Building rapidly, failing early and clearing a way through the bad ideas so the other creators can follow


So there we are. I think I might actually be a design engineer. It’s not a radical shift from what I’ve already been doing. The foundations, prototypes and design systems I’ve helped create of all fall into this function, and it’s so reassuring to see it’s more than just little old me out there. I can’t wait to dig into this community more.

So that leaves one final question…

Does every project need a design engineer?

I’m going to go out on a limb and say yes, if there is an engineering function bringing the project together. Furthermore, I’m thoroughly convinced that a developer should be involved in the design process of every project. It’s all too easy to put development down stream in the waterfall, but as we know from the design & engineering ‘owl grievances’, the earlier the design engineering involvement, the smoother the process.

  1. Whilst trying my introverted best to calm upset clients.
  2. This might be why I take issue with the “it’s not possible to be full stack” argument. I bet there are plenty of young developers who’ve been thrown into the deep end of small agency world, and have no choice but to spin all the plates and learn all the things. Saying “you can’t be a full stack” is disrespectful for those who don’t have the luxury of specialising.

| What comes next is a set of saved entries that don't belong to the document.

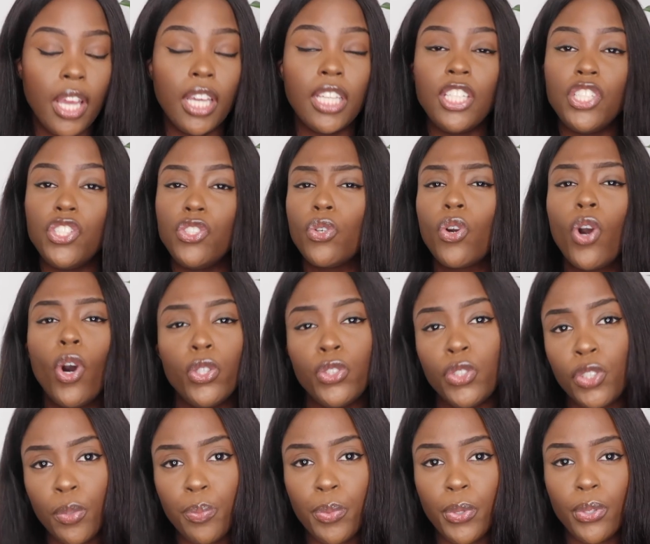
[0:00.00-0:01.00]
Did you
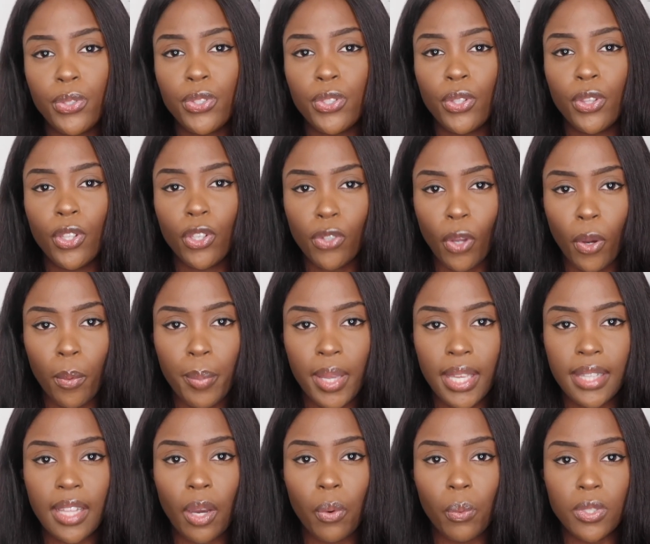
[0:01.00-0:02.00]
contribute to the
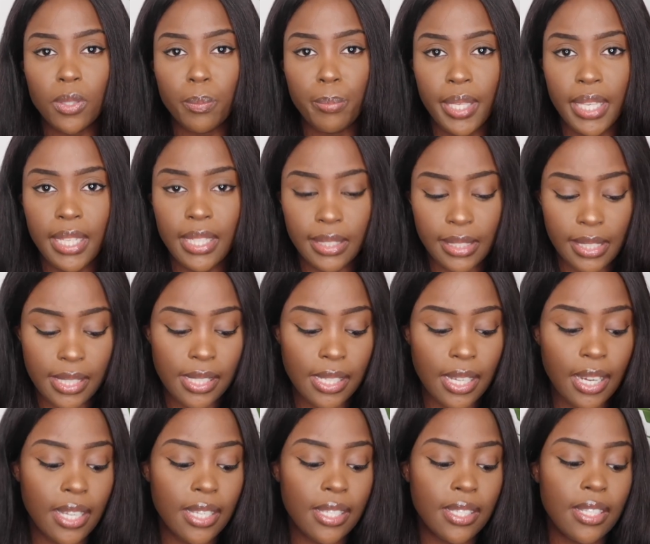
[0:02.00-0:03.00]
topic that was being
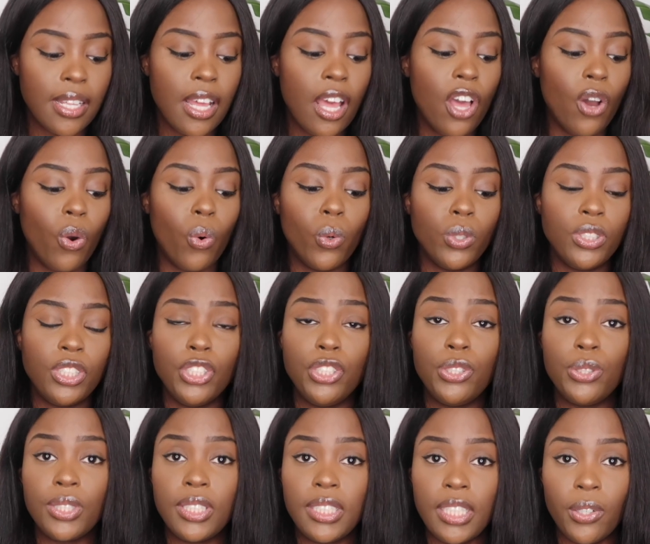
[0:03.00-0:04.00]
discussed, or did
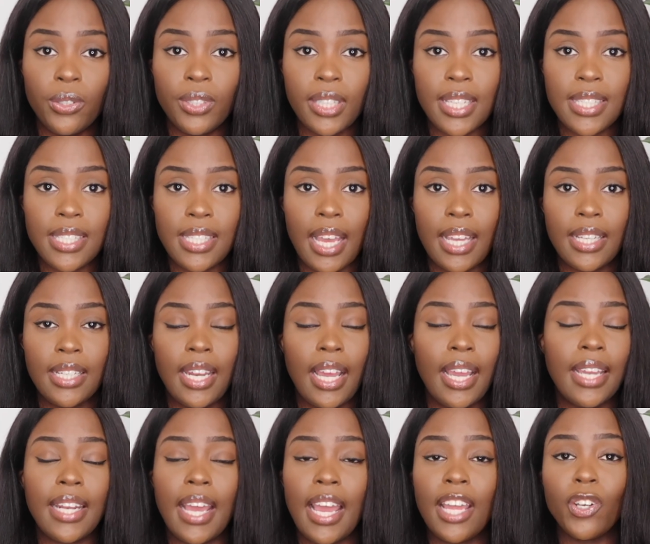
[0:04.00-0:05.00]
you sit on the
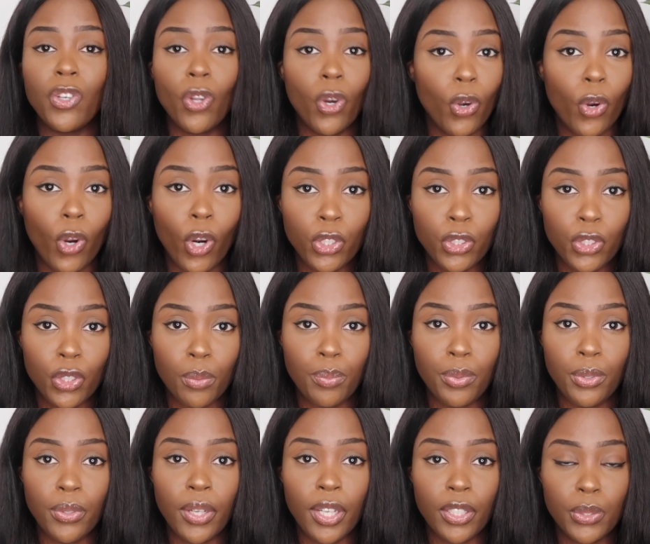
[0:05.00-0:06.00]
sideline and not
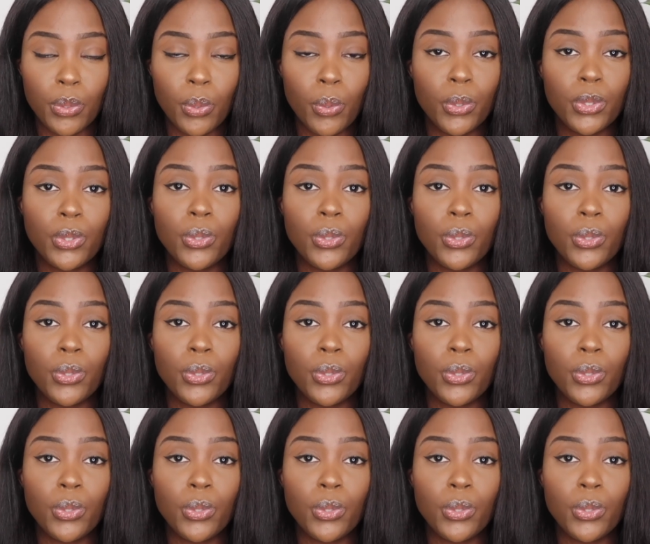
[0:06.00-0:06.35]
contribute at all?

    Maybe it is ‘impossible’ to load all aspects of development into your noggin if you’re working in city product land. But if you’re building sites for small clients, and there’s no budget for specific devops/frontend/backend/QA roles, you don’t really have a choice.

  3. Whether you like the term engineering or not, you can’t deny its prevalence in the industry.
  4. Natalya Shelburne, Adekunle Oduye, Kim Williams, Eddie Lou are all doing amazing work in this space. I’m so grateful to have found their resources.